Ca fait plus de deux ans que tu es volontaire Frères des Hommes auprès du MPP, qu’est-ce qui a changé ?
Aujourd’hui, je dirais que je me sens faire partie d’une équipe mixte, l’équipe de Frères des Hommes et celle du Mouvement Paysan Papaye. Au départ, j’avais l’impression de n’être ni dans l’une ni dans l’autre, et donc d’être extérieure. J’étais davantage observatrice, je cherchais à prendre le pouls des choses sans être force de proposition, je ne me sentais pas légitime pour cela. Cela m’a pris un peu de temps pour m’intégrer mais aujourd’hui, je me sens faire partie du MPP tout en étant plus proche de FDH. Au fur et à mesure des missions menées par des membres de l’équipe FDH, je connais mieux Frères des Hommes et je sens les adéquations. A présent, je comprends mieux mon rôle de passerelle entre les deux organisations, je vois vraiment la cohérence de mon rôle de volontaire Frères des Hommes auprès du MPP.
Comment percevais tu et comment perçois tu maintenant les mouvements paysans ?
Même avant d’être volontaire en Haïti, je travaillais en lien avec le monde rural. J’avais donc des idées assez solides sur la place que peut avoir la paysannerie dans la société et sur les pratiques de développement. Mon volontariat en Haïti a enrichi ma vision des choses. Par exemple, je n’avais pas intégré toute la complexité qu’il y a d’être un mouvement social, politique et paysan. Je trouve cela fascinant et extrêmement complexe comment un mouvement, comme le MPP, peut porter une vision du changement social dans une société haïtienne où la paysannerie est confrontée à de nombreuses difficultés. Le mouvement essaye de s’organiser, prend des coups, s’écroule, se relève, recommence. Avant, j’avais une vision un peu naïve, je pensais « quand on veut on peut ». Je mesure à présent que lorsqu’on est porteur d’un idéal, c’est quelque chose de lourd et qui demande un effort constant. J’ai l’impression que le MPP a un véritable rôle à jouer avec son approche qui mêle animation rurale (formation) et accompagnement technique des paysans (agroécologie) car il n’y a peu d’alternatives pour que les choses bougent pour la paysannerie, ici, surtout dans le contexte actuel.

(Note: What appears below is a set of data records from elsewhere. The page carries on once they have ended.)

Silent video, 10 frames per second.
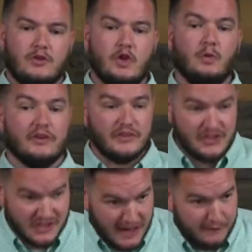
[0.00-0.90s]
you will
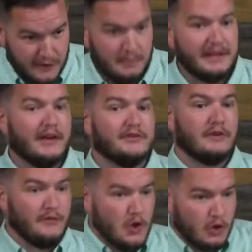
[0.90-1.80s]
suffer because
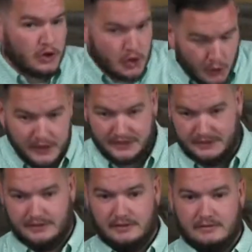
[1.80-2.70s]
of your
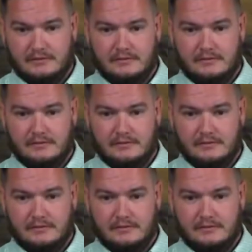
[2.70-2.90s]
choices.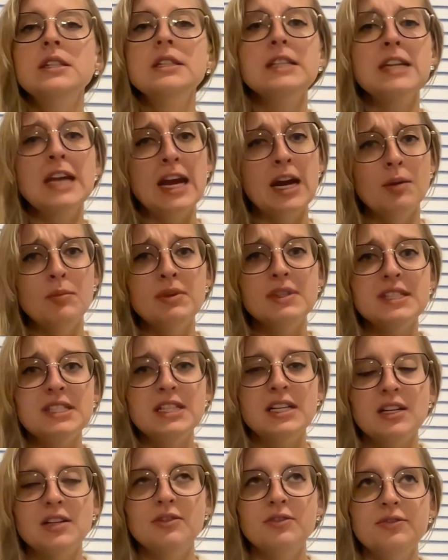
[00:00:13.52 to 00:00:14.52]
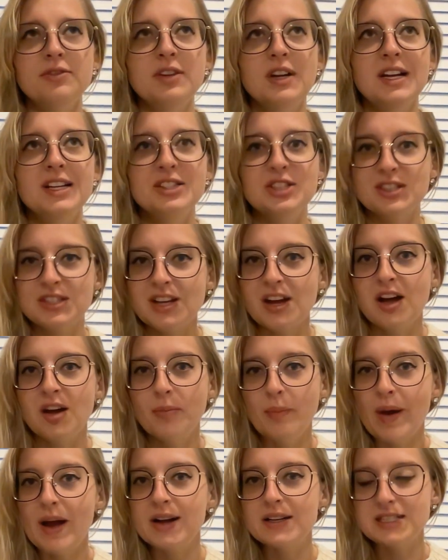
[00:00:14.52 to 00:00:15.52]
camera stuff just got
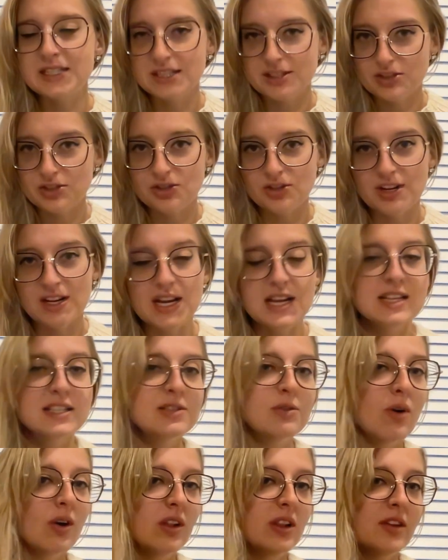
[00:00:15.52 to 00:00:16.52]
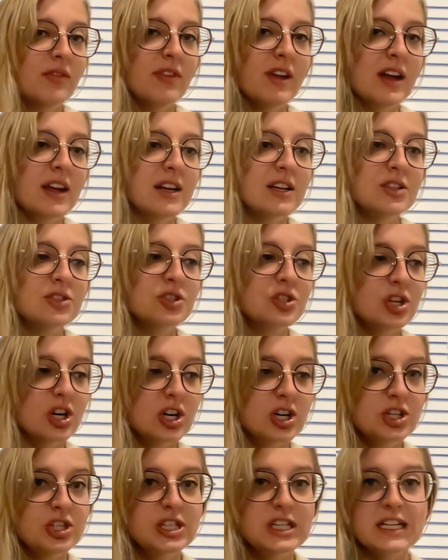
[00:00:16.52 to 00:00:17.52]
unpacked yesterday, so all of that is
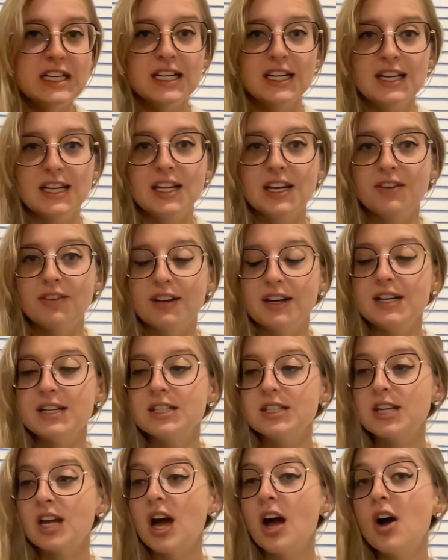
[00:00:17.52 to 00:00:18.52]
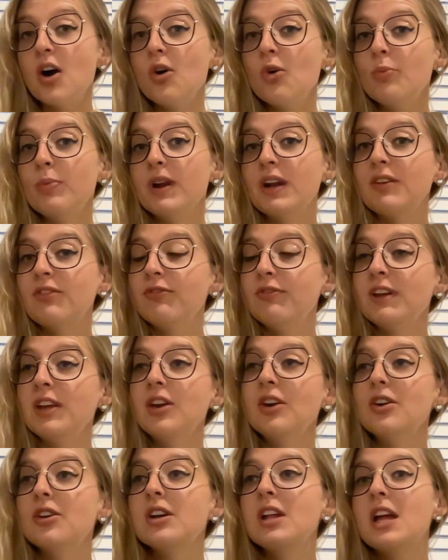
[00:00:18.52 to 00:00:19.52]
charging and getting ready to go. But I
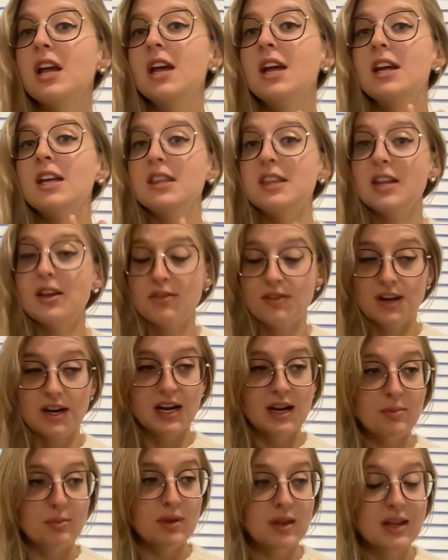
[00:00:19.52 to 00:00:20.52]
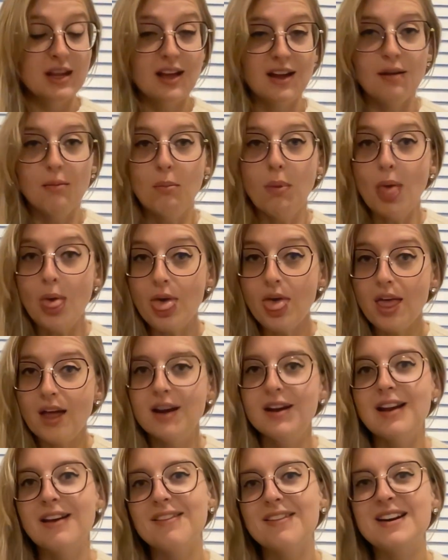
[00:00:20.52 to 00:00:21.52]
figured now that I'm
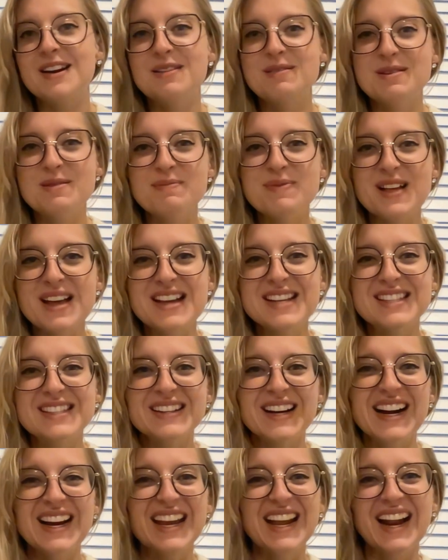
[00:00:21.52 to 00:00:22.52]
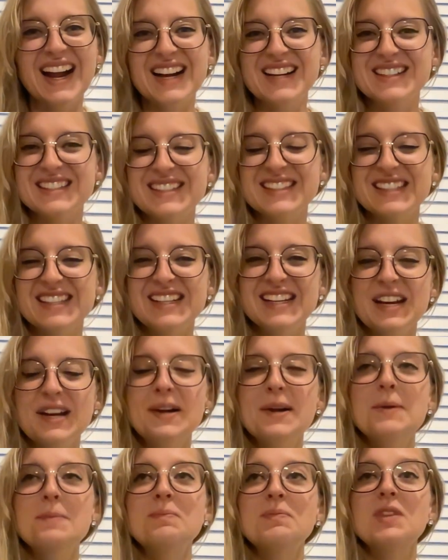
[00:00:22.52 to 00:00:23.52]
in a place where I can actually
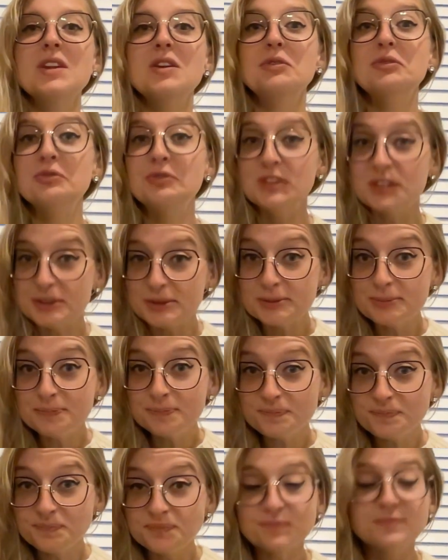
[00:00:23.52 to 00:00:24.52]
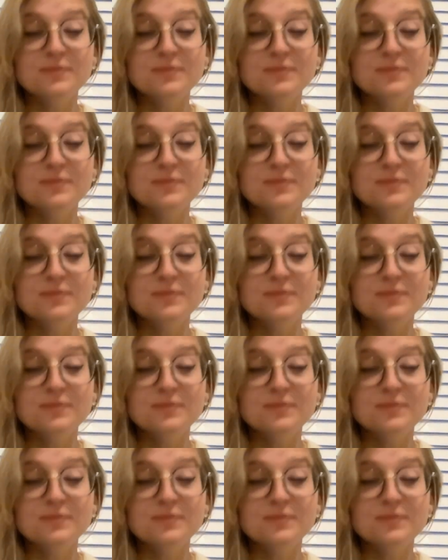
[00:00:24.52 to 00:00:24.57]
film,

Quelles sont tes activités dans le cadre des formations proposées par le MPP ?
Nous avons fait tout un travail avec le Ciedel (Centre International d’Etudes pour le Développement Local) et Frères des Hommes pour transmettre des techniques aux formateurs, par exemple pour que chacun puisse construire son guide du formateur. Dans le cadre des formations, mon rôle est donc d’accompagner les formateurs dans le renforcement de leurs modules. Je travaille avec eux individuellement mais aussi en équipe sur l’aspect technique de leurs formations, sur le renforcement de leurs outils d’évaluation, et sur leurs méthodes d’animation. Comme j’ai aussi beaucoup observé, je suis force de proposition pour enrichir les contenus. J’interviens donc surtout en amont, puis pendant les formations je suis plus dans une posture d’observation afin de voir si le formateur est à l’aise ou non avec les nouvelles techniques que l’on a introduites.
En tant que volontaire, quelle est ta perception du projet mené par Frères des Hommes et le MPP ?
Je trouve que le projet avance bien, que ce soit dans le cadre des formations ou dans le travail avec l’équipe de formateurs. Un des objectifs, par exemple, était de donner aux formateurs envie de travailler et de tester de nouvelles choses en formation. Cet objectif a été rempli et tout le monde joue le jeu. Les deux acteurs se font confiance. Pour le MPP, ce projet est particulier car il est presque entièrement dédié à son renforcement. Les gens s’y investissent avec une vraie volonté de faire perdurer les actions au-delà du projet. Par exemple, je crois qu’ils souhaitent continuer à utiliser les méthodes de l’Approche Orientée Changement (AOC) car cela apporte vraiment des réponses à des blocages.